*** Opening of DATA EXCERPTS ***

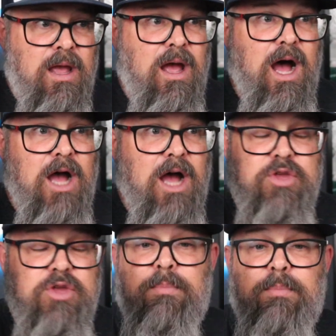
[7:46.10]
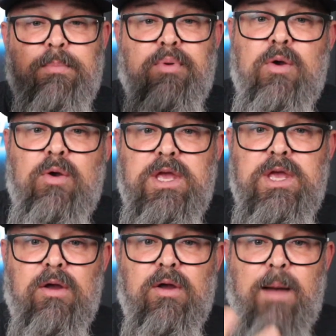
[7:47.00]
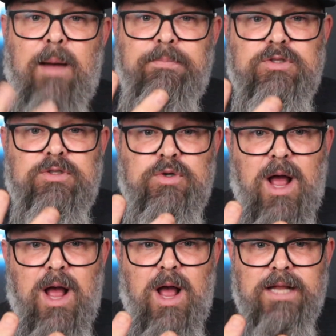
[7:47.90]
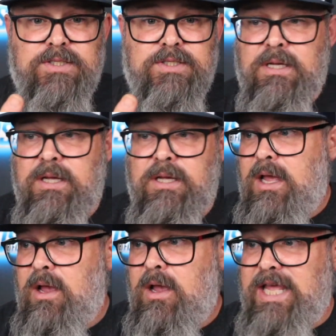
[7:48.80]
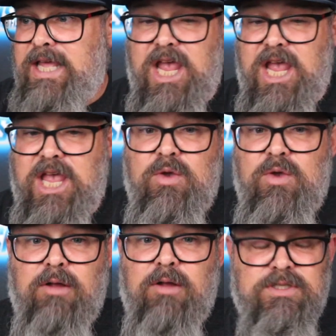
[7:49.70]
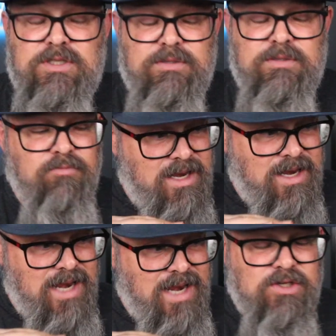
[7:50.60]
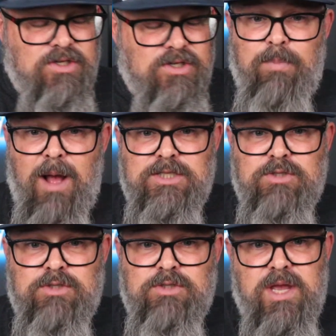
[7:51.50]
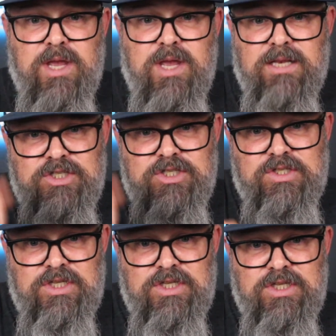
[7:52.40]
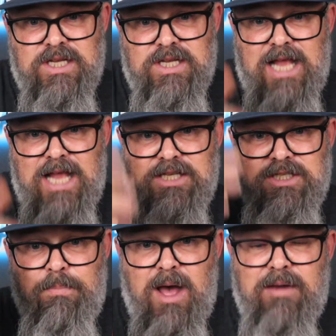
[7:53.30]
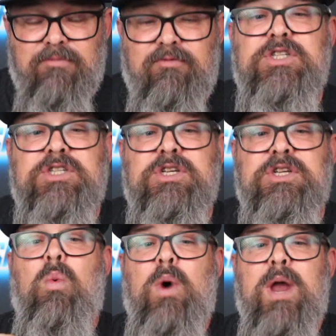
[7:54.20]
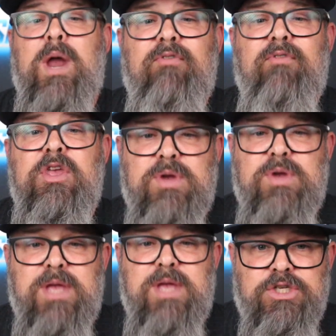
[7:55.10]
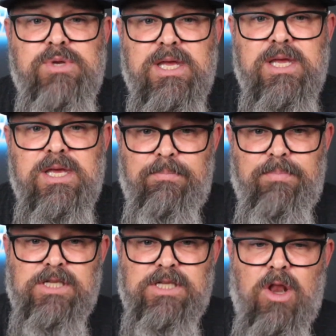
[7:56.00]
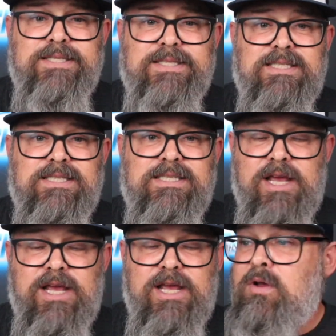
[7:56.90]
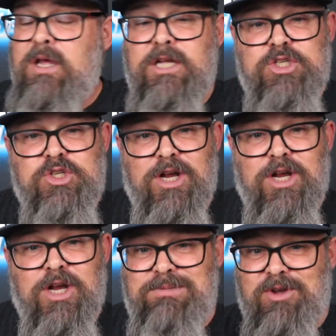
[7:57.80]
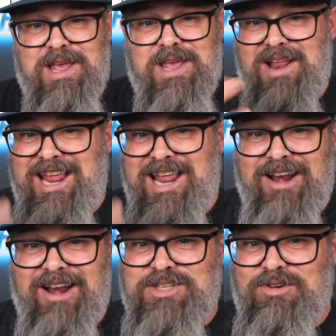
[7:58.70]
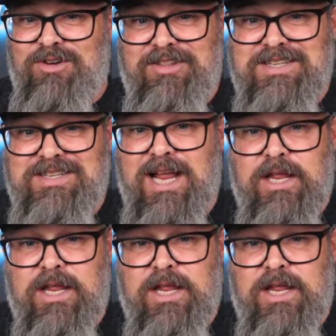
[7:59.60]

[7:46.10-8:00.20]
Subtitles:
You can bring your own gear up to 2 rods. They take you out to some nice little spots where you can test your skills and catch some bottom fish. Whatever you catch, you can keep as long as it's legal. Trust me, you're going to get plenty of anglers around there telling you,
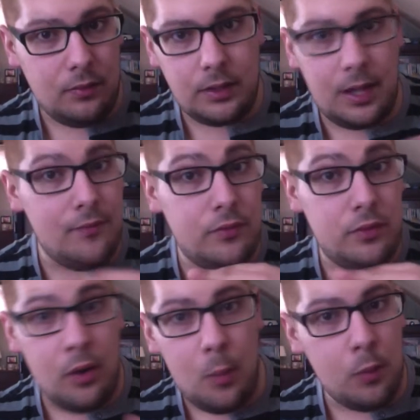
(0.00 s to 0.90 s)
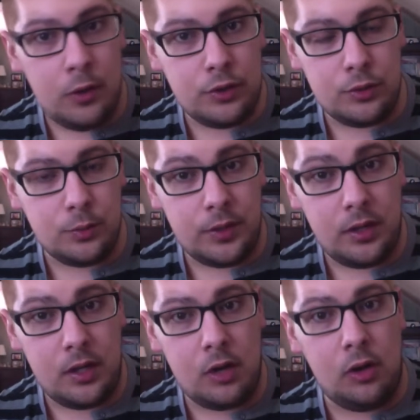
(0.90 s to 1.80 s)
Like, I have no issues with
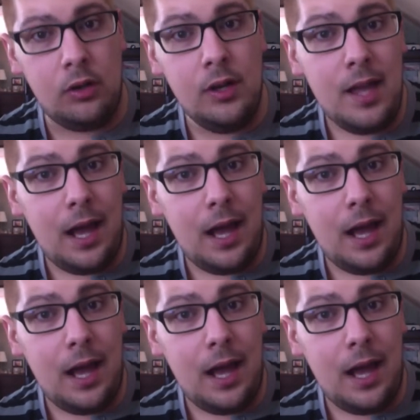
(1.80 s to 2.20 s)
it at all.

*** Close of DATA EXCERPTS ***

→ **THE TASK**: Your task is to copy the entries in full and exactly, without any images.

→ **FINISHED EXERCISE**:
[7:46.10]
[7:47.00]
[7:47.90]
[7:48.80]
[7:49.70]
[7:50.60]
[7:51.50]
[7:52.40]
[7:53.30]
[7:54.20]
[7:55.10]
[7:56.00]
[7:56.90]
[7:57.80]
[7:58.70]
[7:59.60]

[7:46.10-8:00.20]
Subtitles:
You can bring your own gear up to 2 rods. They take you out to some nice little spots where you can test your skills and catch some bottom fish. Whatever you catch, you can keep as long as it's legal. Trust me, you're going to get plenty of anglers around there telling you,
(0.00 s to 0.90 s)
(0.90 s to 1.80 s)
Like, I have no issues with
(1.80 s to 2.20 s)
it at all.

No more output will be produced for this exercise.